In particular, Roach and Roubini were in strong agreement that the
Fed – "serial Bubble blowers" that they are – has simply run out of
Bubbles to mitigate the bursting housing Bubble. Such analysis is close
enough to correct to be dangerous. Indeed, I believe their view
overlooks the paramount dynamic today impacting both the Financial and
Economic Spheres: the system remains extraordinarily governed by Credit
Bubble "blow-off" dynamics. The Mortgage Finance Bubble hasn’t as yet
taken so much as a tender body blow, while corporate and government
finance remains in rapid expansion mode. M&A and stock repurchases are
on record pace. And, importantly, Income Growth has supplanted housing
inflation as a key Inflationary Manifestation.
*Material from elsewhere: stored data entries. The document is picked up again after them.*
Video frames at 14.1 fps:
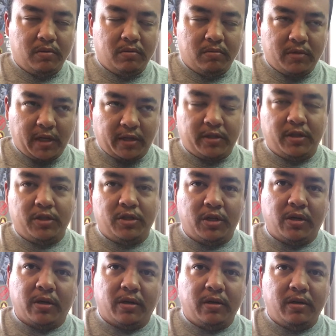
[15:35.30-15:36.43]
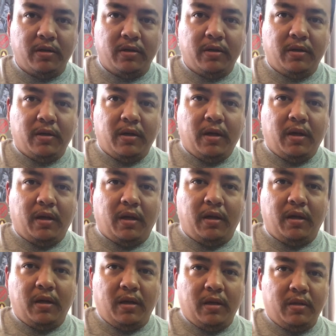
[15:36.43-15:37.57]
Texas Star.
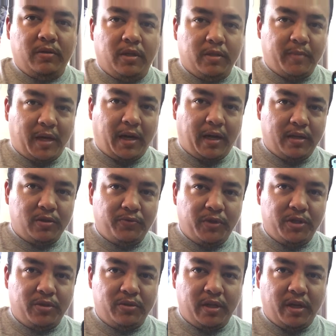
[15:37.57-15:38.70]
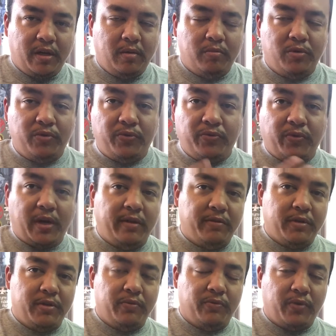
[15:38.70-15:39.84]
And today's my last official day. We'll do five
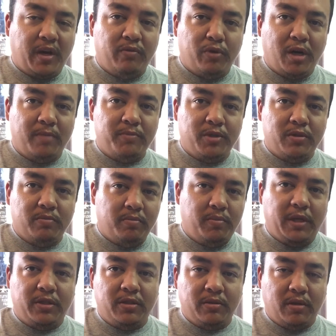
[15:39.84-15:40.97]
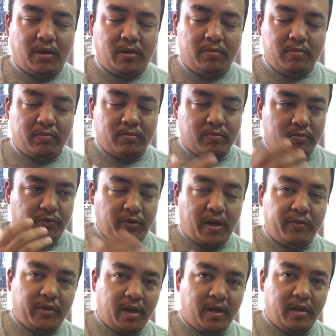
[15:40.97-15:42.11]
reps, best 5
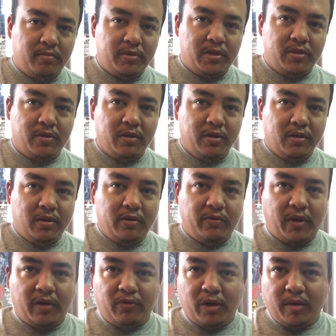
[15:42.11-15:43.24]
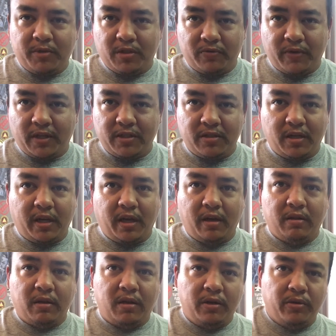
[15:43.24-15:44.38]
times, 5 reps as fast as I can
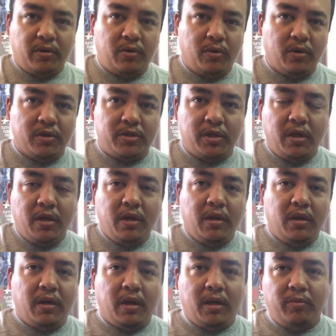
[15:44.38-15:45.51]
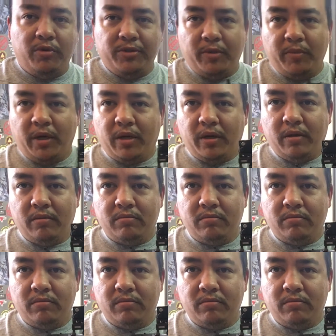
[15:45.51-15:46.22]
to clear the course. Again, I'm using myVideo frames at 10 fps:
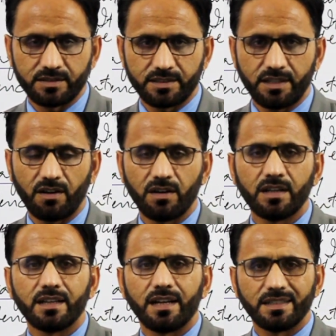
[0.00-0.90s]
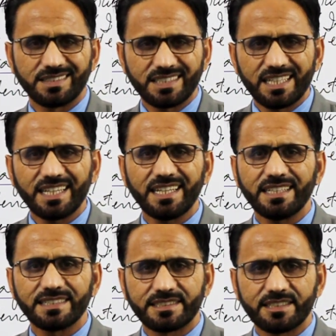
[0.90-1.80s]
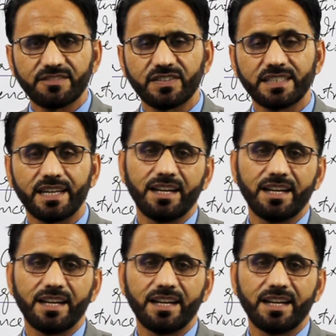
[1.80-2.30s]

There are three differentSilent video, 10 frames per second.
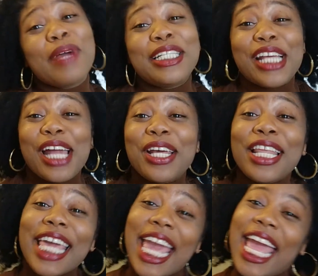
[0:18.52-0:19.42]
channel
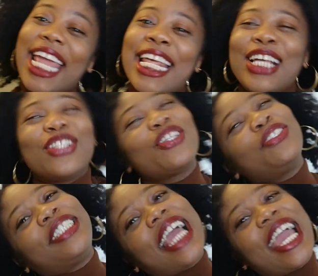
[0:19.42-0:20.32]
again.
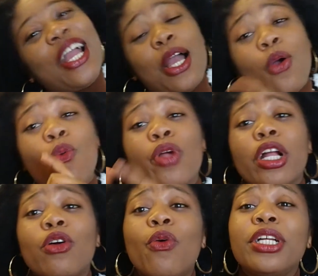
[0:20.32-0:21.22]
Today
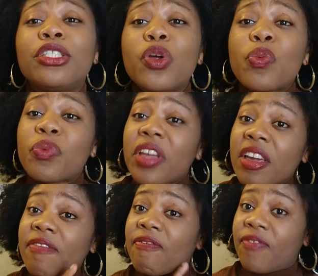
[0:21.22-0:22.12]
we're going to
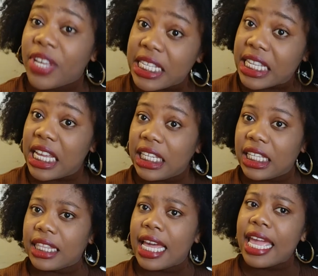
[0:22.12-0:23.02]

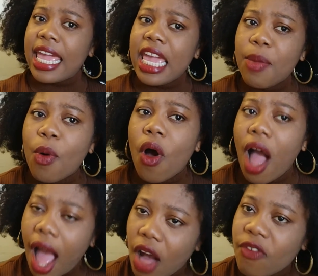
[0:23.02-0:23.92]
revisit the Igbo
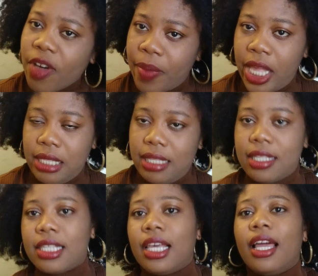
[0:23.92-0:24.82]

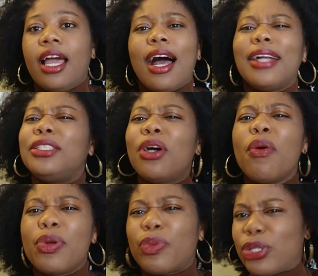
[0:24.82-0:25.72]
alphabets. I
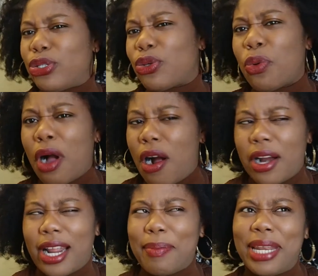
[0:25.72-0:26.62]
know it was so
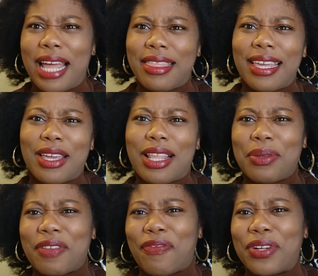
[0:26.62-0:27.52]
hard. I mean, I think that
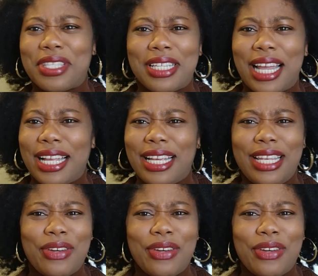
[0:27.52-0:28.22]
was the first thing I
The system is on track for record Credit creation this year, with
resulting massive Current Account Deficits and energized Credit systems
across the globe fueling systemic asset inflation and ongoing liquidity
overabundance around the world – recent sinking commodities prices
notwithstanding. The expansive leveraged speculating community remains
at the epicenter of systemic Inflationary Biases, as well as recent
commodities selling. To be sure, the list of major hedge fund casualties
is growing, but to this point the losses meted out to the energy and
commodities bulls, along with the bond and equities bears, has proved
awfully constructive for the bond and Credit bulls (note from Financial
Sphere Watch above how debt market and "credit" hedge funds are among
this years top performers).
More than housing – the system’s weak link lies today, as it has for
some time, in securities leveraging. And while the summer bond rally has
provided relief for bond investors (as well as fun and games for some),
it is been destabilizing for the system. The bond bears were run out of
town, hedges against higher rates were unwound, while speculations and
hedges for lower rates were established. And I would suspect the
financial markets’ overwhelming Inflationary Bias has not gone unnoticed
by the Fed "hawks," including Messrs. Kohn, Lacker, Moscow and Plosser.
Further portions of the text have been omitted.